Cinematics is a company made up of people, as oppose to being made up of androids or robot puppies. To prove it I am pleased to introduce you to man/woman-power behind Cinematics in our new series – Meet Cinematics.
Today we meet our Technical Director of Lighting and Rendering, Shirak Agresta. Let the interrogation begin!
What do you do at Cinematics?
I am what they call a Lighting and Rendering TD (Technical Director). Basically when we have a scene with some characters in it, its my job to light it, like you would a movie set. I also check all the textures to make sure they are working, and in general make the scene look as good as possible. Then I render it out. Later I make some file adjustments before turning it into a movie file. I also fix any technical issues as they come up [before and after rendering].
How did you come to work at Cinematics?
I was working for another studio, an animation studio, with this Producer Mark Axton. Mark moved over to Funnelbox, which Cinematics is a part of. Through him I heard Cinematics needed a TD. The rest as they say, is history, in the making, or something…
What got you into the game industry?
I had studied film my first time through college. I moved to Portland and ended up going back to school, basically to be a camera man. I got interested in doing compositing. I got an internship at Bent Image Lab and after bugging a Director for awhile I got to work on a music video doing 3D. I had to learn Cinema 4D on the fly for that job, but they kept me at it after that (in 3DS Max) for over 4 years.
When you first got into the industry, what was your aspiration/dreams?
Ever since I was a kid, watching Star Wars, I wanted to do special effects. I kinda got interested in other things, but in the end it was my passion…or at least an extreme interest.
Where do you draw inspiration?
I think the thing that influences me a lot, aside from the everyone’s answer of Pixar, are cinematographers. Whenever I have a scene I want it to look as good as it can. I am as big a fan of black and white as I am of color in films. There are also a lot of great painters, like Maxfield Parrish. I also love Van Gogh’s color pallet.
Are there any past projects (with Cinematics or otherwise) that you are particularly proud of?
Well, I haven’t been at Cinematics very long. I did some work for PBS on a show called Time Team America. It was an archeological show. I did some 3D models of the buildings they were excavating to show what they would have looked like when they were new. That was the first time I did a project that big by myself, it was a big step for me at that time. I later worked on 2 TV spots as the TD for a Canadian cellphone company. Both spots had to be done at the same time, and it was my job to make sure that happened. It was a lot of work.

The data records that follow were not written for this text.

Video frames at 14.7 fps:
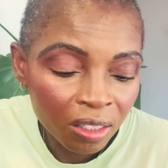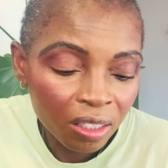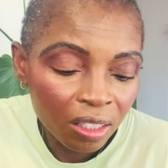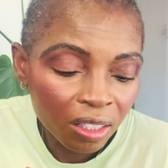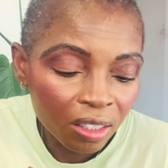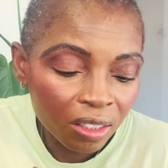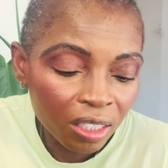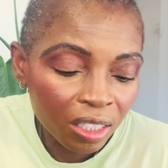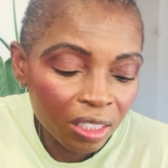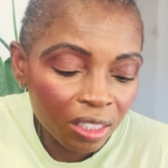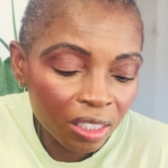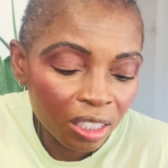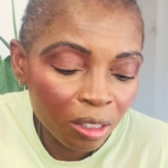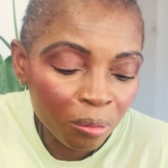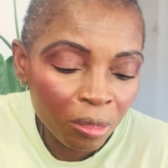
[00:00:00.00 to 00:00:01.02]
And then
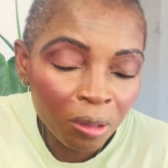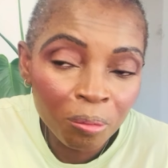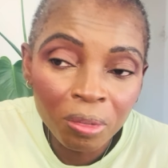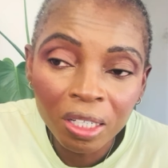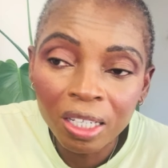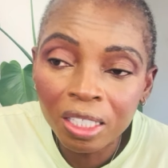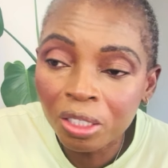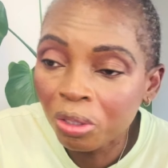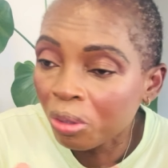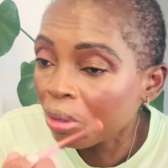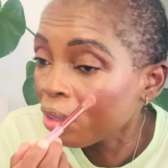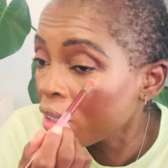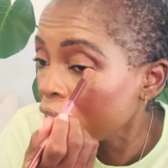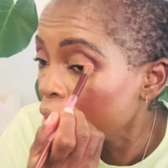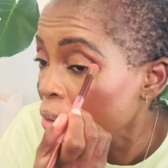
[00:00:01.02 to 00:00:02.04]
same applies to
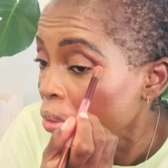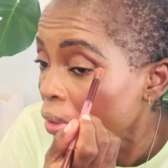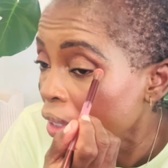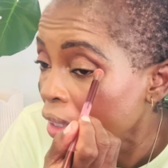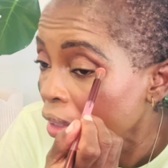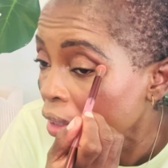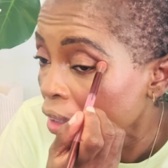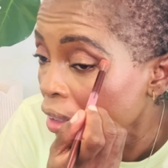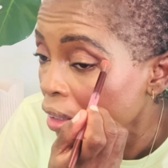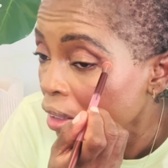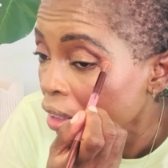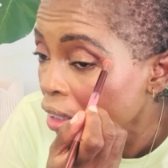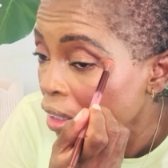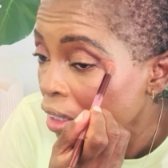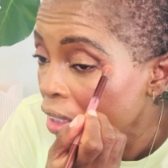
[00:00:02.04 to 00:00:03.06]
this one.
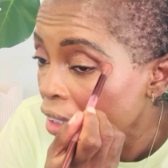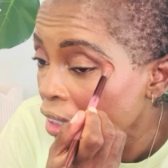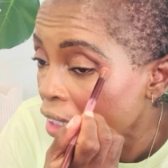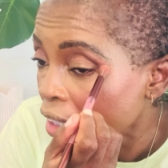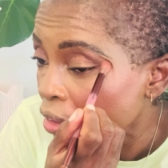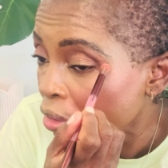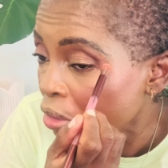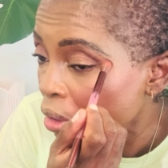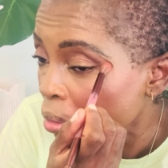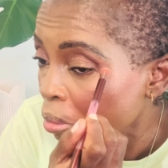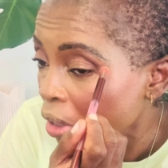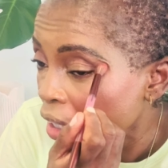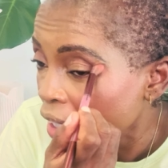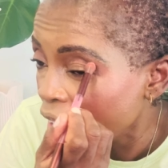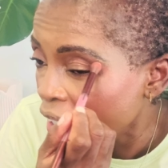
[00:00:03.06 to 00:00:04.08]
Start from
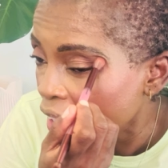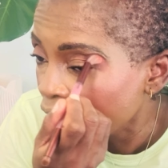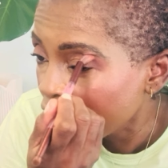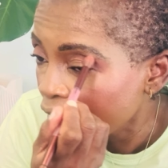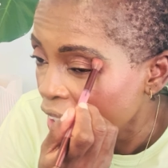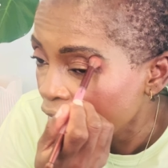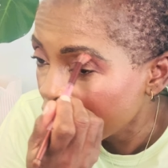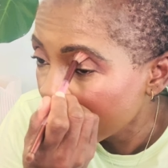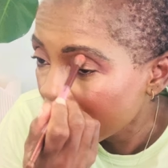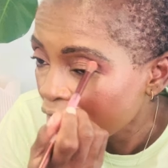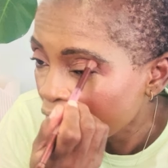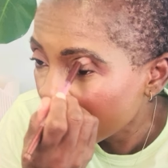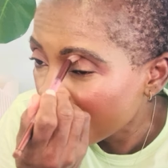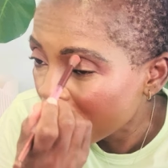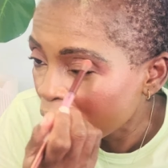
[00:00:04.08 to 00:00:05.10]
here,
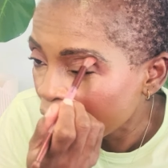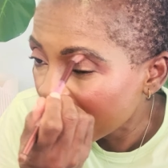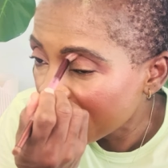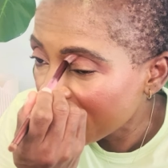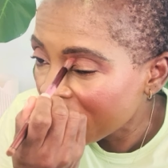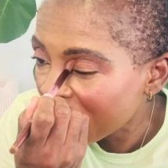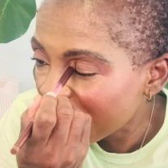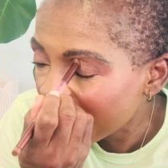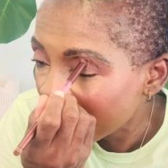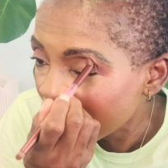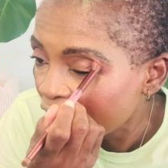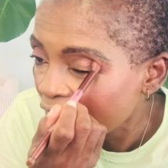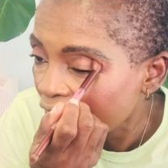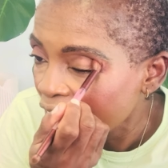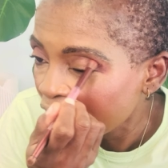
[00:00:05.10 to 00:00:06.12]
go in,
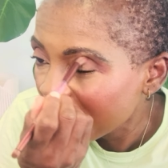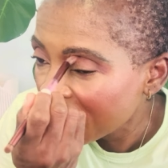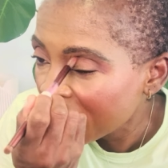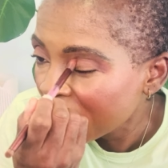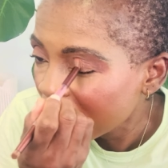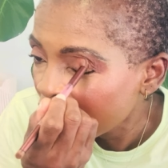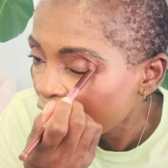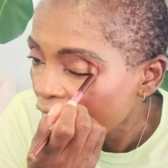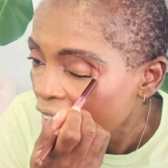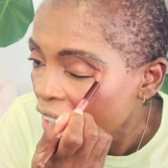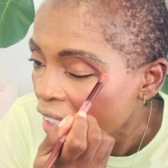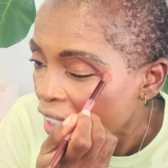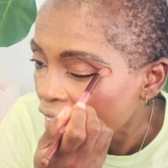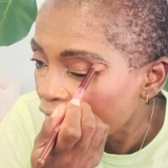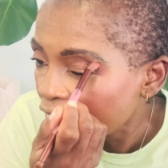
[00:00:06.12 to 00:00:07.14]

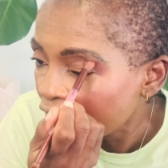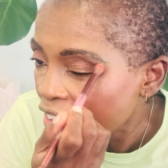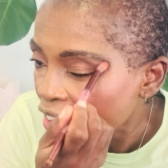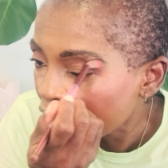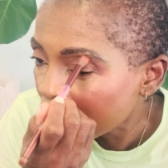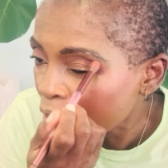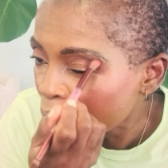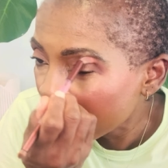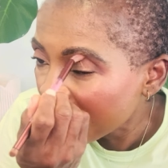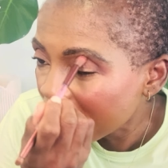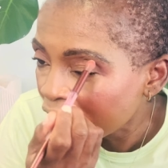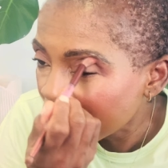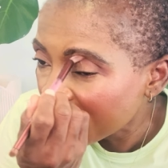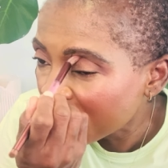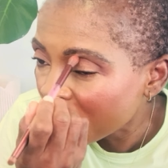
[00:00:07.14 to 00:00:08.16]
and just
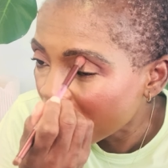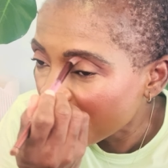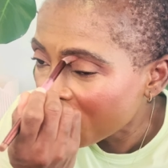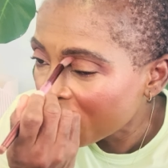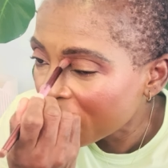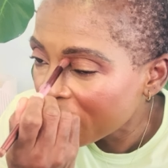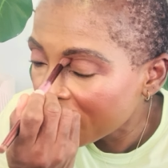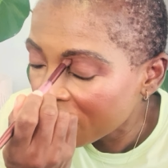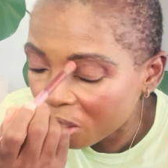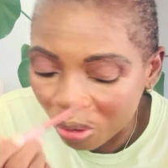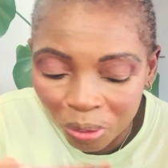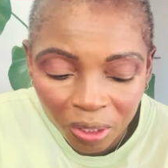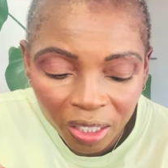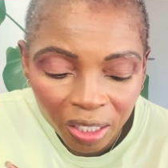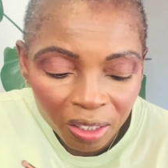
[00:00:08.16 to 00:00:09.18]
blend it all in
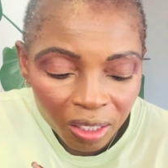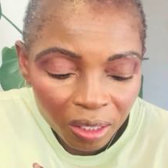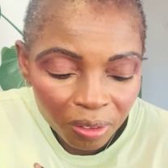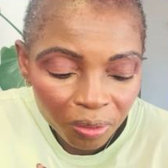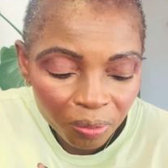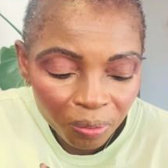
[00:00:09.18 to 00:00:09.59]
together.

Having not come from a game development background, do you play a lot of games? What is your favorite game?
I’m not a huge game fanatic, but I have played since I was young. I didn’t own a console until last year; I was mostly a PC computer gamer. I will get obsessed with a game, play it 50-75% of the way through, then lose interest and walk away. Sometimes I get into a game and play it all the way through, if I can really get into the story and the world. I really like games that take a new spin on old eras, like Bio-Shock did for the 1920s. I didn’t really dig the whole “I have genetic mutations” thing though, it got old real fast.
I liked the Balders Gate series, Half Life 2, System Shock 2, and the first Thief game. As far as current games, Mirrors Edge and Batman Arkham Asylum were great too. When I was young, I played the shit out of Lode Runner.
What is your super power, and how do you use it to fight crime?
I am… The Overthinker.
I fight crime with amazing plans that cover any and every angle of escape, every possible evil plan, and counter every conceivable counter measure.
It just takes me a while to formulate said plan.